Selling is, in many ways, very similar to a visit to a psychiatrist, therapist or psychologist. When someone sits down with a professional in such a counseling session it is essential that the professional allow the patient to get emotionally engaged and in touch with his or her issues while maintaining their own emotional neutrality. In sales this means that we want the prospect to become emotionally engaged with their “pain” or needs while not allowing ourselves to also become emotionally engaged in the selling process.
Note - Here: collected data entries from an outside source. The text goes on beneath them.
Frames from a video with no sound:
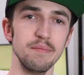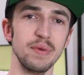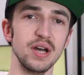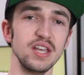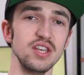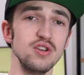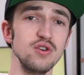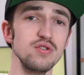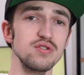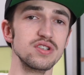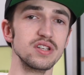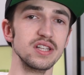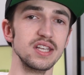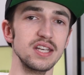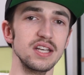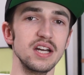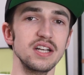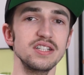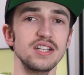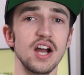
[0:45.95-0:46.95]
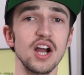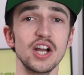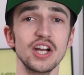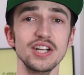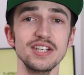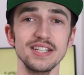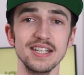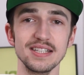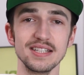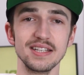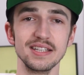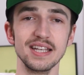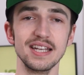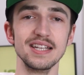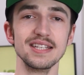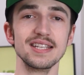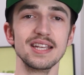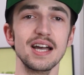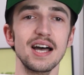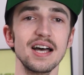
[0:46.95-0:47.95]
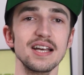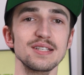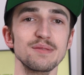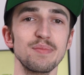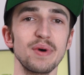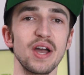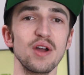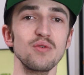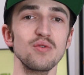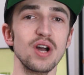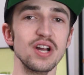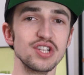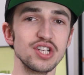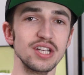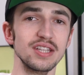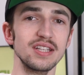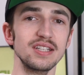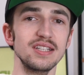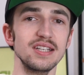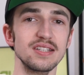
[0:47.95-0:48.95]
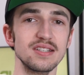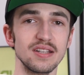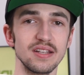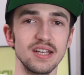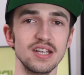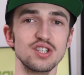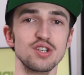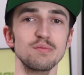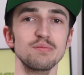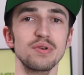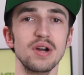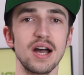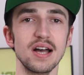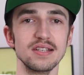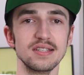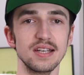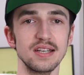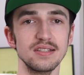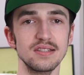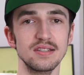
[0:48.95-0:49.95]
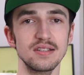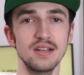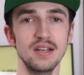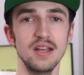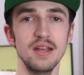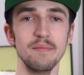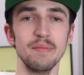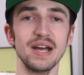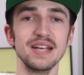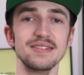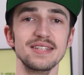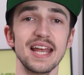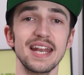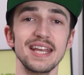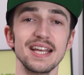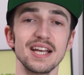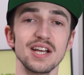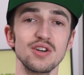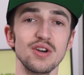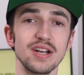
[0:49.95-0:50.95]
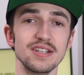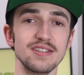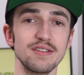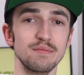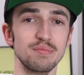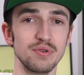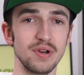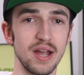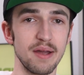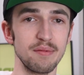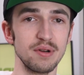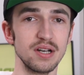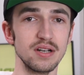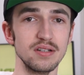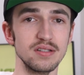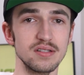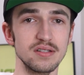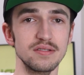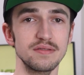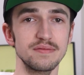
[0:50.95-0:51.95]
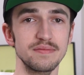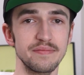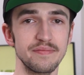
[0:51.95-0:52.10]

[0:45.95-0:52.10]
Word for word: but usually a darker distillate is caused by rushing the distillation process by setting aggressive parameters.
While not allowing ourselves to become emotionally involved in the sales process seems obvious at an intellectual level it is not quite so simple in practical application. Frequently predispositions such as the need to be liked, the need for approval, or the fear of rejection can make the act of staying emotionally neutral a big challenge. Planning ahead for such emotional challenges is a great first step to increasing our ability to remain emotionally neutral in the selling process.

One of the other important applications of psychology in selling comes from the repurposing of what many of us learned as “The Golden Rule.” In our home the Golden Rule was to “do unto others as you would have them do unto you.” In selling we repurpose that rule as “do unto others as THEY would have you do unto THEM”

This subtle yet highly important change in phrasing means that if we flex our style of communication to be more aligned with how our prospects prefer to be communicated with we will have a higher level of success versus just communicating with everyone in the style we are most comfortable with.

Few people argue with the statement “all things being equal people do business with people they like and trust. All things being unequal people will STILL try to do business with people they like and trust.” By flexing our communication style to be more in line with our prospect’s style we instantly become more likeable.

This means that if I am someone who is not particularly chatty and just want a bullet point proposal in as short a time as possible you won’t be as effective employing a style that goes through every single item in mind numbing detail after first talking for 10 minutes about what you did over the weekend. That is just one example but the point is, we tend like other people that are like us. Flexing your communication style does NOT mean being phony or fake it simply means being sensitive to the preferred style of the prospect.

These are just a couple of the ways that psychology is critical to the selling process. While I don’t think a degree in psychology is a preferred pre-requisite for sales professionals a solid understanding of human nature, both our own and others, is incredibly valuable.